Intraflagellar transport-20 coiled-coil domain mediates the channelrhodopsins trafficking to the cilia in Chlamydomonas reinhardtii
Abstract
The primary cilium is a microtubule-based structure essential for cellular signaling, whose assembly and function depend on targeted delivery of cargo via intraflagellar transport (IFT). Intraflagellar transport-20 (IFT20), a unique IFT-B component, localizes to both the Golgi and cilia, suggesting a central role in ciliary trafficking. We analyzed the IFT20-mediated trafficking (CrIFT20) of photoreceptor channelrhodopsin-1 (ChR1) in the cilia of Chlamydomonas reinhardtii using an integrative approach that combines computational and experimental methods. The sequence homology and structural modelling reveal a conserved C-terminal coiled-coil domain in IFT20, supporting its canonical function in IFT-B assembly. Furthermore, the heterologous expression and spectroscopic characterization demonstrate that recombinant CrIFT20 is structurally stable and undergoes GTP-dependent structural rearrangements. This is consistent with our docking analyses, which show that human Arf4 homolog in C. reinhardtii , small ARF-related GTPase (CrARFA1A) interacts with the conserved coiled-coil region of CrIFT20 in a GTP-binding interface. Interaction network mapping and structural docking supported a conserved mechanism in which CrIFT20 couples ciliary trafficking with IFT-B and BBSome components, such as BBS1, for precise delivery of ciliary membrane cargo.
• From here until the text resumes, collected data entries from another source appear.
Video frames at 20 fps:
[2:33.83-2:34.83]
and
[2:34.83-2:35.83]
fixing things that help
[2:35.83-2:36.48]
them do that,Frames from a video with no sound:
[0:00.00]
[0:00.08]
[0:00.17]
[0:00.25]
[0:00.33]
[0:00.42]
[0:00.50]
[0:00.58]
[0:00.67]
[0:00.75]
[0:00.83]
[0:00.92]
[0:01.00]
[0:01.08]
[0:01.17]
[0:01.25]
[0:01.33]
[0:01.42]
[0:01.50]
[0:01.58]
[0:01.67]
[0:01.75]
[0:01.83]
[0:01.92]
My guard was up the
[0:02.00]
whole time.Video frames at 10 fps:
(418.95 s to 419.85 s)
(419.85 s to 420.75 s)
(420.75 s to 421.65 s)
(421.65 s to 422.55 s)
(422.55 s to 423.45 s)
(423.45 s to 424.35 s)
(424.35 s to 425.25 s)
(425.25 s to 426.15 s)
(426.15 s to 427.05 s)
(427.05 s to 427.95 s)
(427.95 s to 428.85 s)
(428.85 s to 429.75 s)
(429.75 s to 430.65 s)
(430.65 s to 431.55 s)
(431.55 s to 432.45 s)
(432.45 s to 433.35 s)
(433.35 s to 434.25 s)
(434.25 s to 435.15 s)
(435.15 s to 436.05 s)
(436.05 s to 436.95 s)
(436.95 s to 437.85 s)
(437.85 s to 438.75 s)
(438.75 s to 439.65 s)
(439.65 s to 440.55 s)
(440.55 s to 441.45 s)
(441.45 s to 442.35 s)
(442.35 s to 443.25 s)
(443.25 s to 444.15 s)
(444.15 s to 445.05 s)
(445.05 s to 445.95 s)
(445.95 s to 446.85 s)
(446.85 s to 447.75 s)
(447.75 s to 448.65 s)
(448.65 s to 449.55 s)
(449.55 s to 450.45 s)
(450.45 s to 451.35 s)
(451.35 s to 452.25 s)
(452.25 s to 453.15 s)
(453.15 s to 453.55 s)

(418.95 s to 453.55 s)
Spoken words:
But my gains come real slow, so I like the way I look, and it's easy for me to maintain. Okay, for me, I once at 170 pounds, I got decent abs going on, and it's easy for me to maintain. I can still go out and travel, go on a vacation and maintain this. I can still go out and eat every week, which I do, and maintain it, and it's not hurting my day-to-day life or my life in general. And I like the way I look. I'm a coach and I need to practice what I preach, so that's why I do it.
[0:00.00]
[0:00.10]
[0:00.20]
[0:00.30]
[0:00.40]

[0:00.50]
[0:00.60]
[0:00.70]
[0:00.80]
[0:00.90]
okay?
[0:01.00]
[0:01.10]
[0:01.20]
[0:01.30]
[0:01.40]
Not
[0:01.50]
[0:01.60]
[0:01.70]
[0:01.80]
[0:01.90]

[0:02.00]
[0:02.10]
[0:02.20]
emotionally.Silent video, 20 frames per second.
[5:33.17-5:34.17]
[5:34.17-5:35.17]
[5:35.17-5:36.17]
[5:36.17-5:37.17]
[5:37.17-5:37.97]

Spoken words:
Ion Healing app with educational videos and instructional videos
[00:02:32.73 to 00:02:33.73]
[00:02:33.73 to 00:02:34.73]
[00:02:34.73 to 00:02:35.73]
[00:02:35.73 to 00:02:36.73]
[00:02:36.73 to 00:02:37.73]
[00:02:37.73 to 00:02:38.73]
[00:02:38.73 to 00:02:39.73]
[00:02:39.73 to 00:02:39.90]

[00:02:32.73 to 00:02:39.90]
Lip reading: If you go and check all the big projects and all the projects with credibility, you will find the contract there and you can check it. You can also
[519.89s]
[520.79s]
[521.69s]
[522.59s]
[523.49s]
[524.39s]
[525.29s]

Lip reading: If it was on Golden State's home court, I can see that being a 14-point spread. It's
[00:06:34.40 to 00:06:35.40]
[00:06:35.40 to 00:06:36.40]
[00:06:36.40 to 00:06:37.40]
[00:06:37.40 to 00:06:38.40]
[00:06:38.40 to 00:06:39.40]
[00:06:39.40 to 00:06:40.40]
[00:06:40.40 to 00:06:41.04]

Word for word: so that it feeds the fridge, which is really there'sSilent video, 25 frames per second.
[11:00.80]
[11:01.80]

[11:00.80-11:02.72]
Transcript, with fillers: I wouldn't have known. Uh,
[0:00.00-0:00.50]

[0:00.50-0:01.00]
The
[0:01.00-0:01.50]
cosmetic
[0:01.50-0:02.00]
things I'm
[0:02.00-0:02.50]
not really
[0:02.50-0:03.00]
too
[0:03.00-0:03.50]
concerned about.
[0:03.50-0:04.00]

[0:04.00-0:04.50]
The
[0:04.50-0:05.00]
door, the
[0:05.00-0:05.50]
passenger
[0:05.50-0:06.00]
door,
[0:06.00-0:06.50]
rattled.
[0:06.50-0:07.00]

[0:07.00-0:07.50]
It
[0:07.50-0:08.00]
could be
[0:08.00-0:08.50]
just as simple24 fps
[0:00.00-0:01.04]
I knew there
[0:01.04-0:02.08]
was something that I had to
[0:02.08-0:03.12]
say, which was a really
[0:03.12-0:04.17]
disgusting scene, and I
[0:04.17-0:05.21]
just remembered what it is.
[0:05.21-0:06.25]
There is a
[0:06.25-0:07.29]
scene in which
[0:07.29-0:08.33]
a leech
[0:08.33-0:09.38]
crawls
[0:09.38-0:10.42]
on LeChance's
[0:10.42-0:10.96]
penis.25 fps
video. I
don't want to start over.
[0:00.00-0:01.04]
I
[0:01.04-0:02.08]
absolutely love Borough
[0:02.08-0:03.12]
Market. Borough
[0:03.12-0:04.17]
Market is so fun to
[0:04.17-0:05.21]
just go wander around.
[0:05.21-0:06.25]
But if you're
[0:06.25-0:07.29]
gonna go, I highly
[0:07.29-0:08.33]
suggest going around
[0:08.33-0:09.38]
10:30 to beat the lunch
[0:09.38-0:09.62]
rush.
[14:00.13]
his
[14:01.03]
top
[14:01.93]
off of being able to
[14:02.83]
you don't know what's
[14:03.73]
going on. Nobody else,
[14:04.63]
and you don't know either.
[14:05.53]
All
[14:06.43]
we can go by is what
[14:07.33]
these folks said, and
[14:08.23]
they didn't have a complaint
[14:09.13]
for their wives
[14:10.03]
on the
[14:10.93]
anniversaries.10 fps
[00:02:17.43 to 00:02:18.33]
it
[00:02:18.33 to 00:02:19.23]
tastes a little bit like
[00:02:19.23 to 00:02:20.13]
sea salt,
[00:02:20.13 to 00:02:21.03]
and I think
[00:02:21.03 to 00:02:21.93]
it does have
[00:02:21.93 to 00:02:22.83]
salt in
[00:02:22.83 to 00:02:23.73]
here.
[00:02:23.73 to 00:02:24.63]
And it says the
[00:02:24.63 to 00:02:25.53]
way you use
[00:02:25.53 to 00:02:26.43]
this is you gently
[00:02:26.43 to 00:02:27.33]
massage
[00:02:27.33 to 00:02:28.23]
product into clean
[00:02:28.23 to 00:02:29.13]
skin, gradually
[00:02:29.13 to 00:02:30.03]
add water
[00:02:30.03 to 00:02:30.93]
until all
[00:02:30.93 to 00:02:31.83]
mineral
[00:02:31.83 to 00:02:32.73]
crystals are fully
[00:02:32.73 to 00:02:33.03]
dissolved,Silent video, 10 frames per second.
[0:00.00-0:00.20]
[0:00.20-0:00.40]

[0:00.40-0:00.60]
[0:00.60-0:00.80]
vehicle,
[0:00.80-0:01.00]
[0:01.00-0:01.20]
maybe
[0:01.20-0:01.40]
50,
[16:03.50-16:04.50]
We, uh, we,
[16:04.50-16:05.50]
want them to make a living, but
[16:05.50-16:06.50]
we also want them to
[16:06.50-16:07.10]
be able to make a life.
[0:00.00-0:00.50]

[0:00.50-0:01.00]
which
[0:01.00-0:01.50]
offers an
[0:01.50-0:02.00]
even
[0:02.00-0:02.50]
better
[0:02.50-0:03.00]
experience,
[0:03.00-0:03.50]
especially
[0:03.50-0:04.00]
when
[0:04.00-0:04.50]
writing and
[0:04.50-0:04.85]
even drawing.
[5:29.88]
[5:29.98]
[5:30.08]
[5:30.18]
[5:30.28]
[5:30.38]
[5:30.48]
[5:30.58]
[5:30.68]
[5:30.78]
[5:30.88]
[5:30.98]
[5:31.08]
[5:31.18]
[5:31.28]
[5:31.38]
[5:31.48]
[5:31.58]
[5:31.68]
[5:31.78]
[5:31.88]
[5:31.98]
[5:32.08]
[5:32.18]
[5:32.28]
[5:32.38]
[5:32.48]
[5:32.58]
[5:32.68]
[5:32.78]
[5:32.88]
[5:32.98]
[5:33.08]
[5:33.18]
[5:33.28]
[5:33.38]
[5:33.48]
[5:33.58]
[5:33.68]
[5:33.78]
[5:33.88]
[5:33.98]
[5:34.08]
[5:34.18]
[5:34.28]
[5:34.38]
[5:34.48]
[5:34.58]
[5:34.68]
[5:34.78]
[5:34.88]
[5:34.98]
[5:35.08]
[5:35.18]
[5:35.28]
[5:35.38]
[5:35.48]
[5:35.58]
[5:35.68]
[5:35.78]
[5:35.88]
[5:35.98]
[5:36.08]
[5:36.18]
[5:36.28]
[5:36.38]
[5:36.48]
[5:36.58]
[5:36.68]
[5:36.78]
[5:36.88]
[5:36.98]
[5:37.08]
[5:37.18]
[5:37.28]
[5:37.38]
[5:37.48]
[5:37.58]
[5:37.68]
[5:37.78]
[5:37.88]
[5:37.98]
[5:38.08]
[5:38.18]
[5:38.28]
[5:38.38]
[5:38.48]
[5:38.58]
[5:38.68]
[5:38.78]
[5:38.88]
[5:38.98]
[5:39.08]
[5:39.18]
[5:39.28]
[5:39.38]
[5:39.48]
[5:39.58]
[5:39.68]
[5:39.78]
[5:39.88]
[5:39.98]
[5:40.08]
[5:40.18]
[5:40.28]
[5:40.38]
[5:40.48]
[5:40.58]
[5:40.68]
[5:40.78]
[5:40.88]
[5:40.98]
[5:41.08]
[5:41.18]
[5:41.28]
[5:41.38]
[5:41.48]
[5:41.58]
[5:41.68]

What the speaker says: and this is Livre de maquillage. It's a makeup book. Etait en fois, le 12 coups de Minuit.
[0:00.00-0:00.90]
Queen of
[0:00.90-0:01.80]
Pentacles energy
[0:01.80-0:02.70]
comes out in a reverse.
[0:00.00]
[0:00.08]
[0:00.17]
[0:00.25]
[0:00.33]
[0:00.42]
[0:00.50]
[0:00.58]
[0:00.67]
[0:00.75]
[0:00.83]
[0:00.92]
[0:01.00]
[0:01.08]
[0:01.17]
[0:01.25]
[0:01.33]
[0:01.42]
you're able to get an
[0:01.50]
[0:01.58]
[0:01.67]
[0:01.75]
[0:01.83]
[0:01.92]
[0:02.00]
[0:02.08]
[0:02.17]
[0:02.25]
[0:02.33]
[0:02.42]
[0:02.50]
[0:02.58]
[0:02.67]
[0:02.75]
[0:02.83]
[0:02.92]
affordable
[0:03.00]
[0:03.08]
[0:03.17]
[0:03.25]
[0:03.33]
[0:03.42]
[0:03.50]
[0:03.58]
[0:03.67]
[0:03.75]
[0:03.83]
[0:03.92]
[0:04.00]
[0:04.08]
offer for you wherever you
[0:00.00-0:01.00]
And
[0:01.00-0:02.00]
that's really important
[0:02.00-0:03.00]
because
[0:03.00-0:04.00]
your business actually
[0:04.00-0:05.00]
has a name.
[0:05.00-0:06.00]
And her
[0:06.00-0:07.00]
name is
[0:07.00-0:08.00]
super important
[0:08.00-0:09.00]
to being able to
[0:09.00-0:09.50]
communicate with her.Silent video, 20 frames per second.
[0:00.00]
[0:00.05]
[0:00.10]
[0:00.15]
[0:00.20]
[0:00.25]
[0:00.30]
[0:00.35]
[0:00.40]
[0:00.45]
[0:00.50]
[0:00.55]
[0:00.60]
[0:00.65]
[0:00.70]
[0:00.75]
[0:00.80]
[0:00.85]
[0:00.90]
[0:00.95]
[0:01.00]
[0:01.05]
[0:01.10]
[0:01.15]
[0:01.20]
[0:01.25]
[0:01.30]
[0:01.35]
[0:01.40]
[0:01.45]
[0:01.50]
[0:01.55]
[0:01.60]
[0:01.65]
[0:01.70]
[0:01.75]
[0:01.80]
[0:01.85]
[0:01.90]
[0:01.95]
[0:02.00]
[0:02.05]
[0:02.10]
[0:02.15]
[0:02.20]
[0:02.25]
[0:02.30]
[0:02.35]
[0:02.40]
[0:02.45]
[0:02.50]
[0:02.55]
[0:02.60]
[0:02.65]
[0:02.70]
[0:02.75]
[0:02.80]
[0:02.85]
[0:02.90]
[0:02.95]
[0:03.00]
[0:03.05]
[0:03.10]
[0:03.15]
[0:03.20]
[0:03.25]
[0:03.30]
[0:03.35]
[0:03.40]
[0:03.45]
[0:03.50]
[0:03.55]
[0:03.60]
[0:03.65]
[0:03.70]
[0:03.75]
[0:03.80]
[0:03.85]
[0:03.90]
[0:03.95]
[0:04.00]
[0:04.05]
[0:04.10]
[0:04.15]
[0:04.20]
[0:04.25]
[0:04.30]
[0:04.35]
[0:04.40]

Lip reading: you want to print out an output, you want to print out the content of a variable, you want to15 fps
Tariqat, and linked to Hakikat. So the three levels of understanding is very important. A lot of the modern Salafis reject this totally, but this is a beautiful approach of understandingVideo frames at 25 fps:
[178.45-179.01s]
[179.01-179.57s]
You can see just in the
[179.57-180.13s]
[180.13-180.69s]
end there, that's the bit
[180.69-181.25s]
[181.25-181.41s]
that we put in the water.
The IFT81 and BBS1 mutants of C. reinhardtii mislocalizes IFT20-ChR1 complex in cilia and disrupts photoreceptor distribution, as supported by structural models that reveal the corresponding adaptor-cargo interfaces. Our results identify CrIFT20 as an essential adaptor linking IFT-B complex, CrARFA1A-mediated membrane trafficking, and BBSome-dependent sorting to direct ChR1 localization within the cilia of Chlamydomonas . These findings expand the mechanistic understanding of photoreceptor delivery in algae, and reveal a conserved role of IFT20 in photoreceptor trafficking, illuminating how coordinated adaptor, motor, and cargo selection maintain the polarized architecture of the cilia.